Bierce said, "I observe the nature but I'm unsure about the art."

"I believe that one should either be a work of art or wear a work of art."

"And which describes you?"

"Both." Wilde sat on the edge of Bierce's desk and crossed his legs. Bierce noticed that Wilde's legs were shaped almost like a girl's.

Bierce shook his head. "Mr. Wilde, I'm afraid I don't have the time..."

"I agree, sir. Time's a terrible waste of money."

"...so I must ask you to state your business."

Wilde raised the carnation in his button hole and lowered his head to smell it. "Mr. Bierce, I understand that you've been saying awful things about me in The Wasp."

"I say awful things about everyone in The Wasp."

Wilde stood, then walked around the room. He was rather graceful for a man who would probably turn to fat. He straightened on the wall a framed photograph of President Chester A. Arthur.
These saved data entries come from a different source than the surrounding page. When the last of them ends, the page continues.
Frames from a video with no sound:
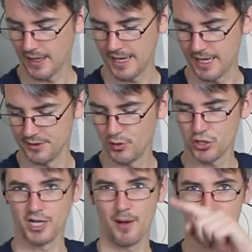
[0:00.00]
And
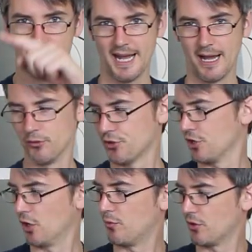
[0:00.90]
pushing up and down
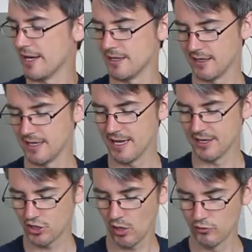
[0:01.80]
should operate
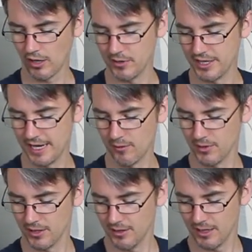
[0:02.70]
the shoulder up and down,
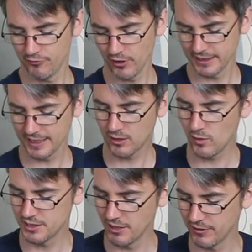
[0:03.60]
but I'm finding that
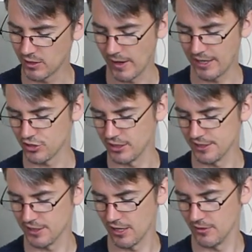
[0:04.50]
quite difficult
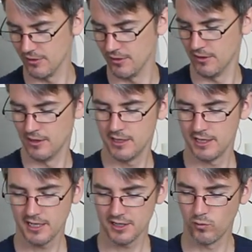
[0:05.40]
actually, so
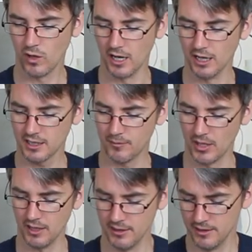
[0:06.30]
it does work,
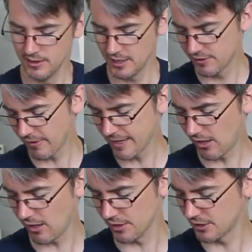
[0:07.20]
but it's very
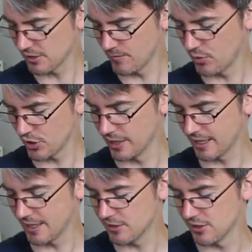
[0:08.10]
hard because I'm pushing
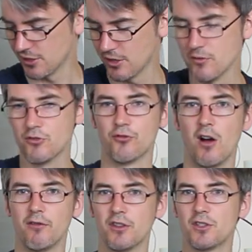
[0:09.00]
against the suit
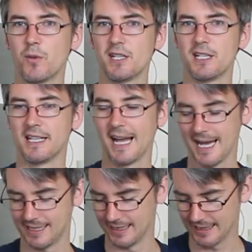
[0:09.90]
rather than twisting the
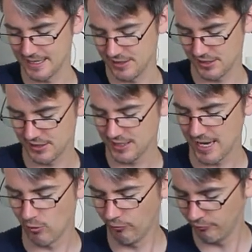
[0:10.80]
handle against
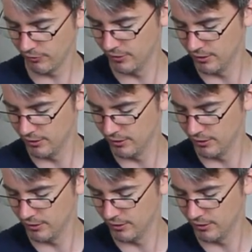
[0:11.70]
itself.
He said, "Mr. Bierce, I've come to personally invite you to my lecture on the Irish poets and the aesthetic movement at Platt's Hall."

"Mr. Wilde, a lecturer is one who has his hand in your pocket, his tongue in your ear, and his faith in your patience."

"Mr. Bierce, it's obvious you aren't enchanted with celebrity. In particular my own."

"I avoid celebrities, sir. For the same reason that I avoid horseshit in the street."

"My celebrity is only partly of my own making, Mr. Bierce. You journalists must accept your share of the blame. Let me present you with a peace offering." He handed Bierce a slim volume. "My first book, but most certainly not the last. Poems."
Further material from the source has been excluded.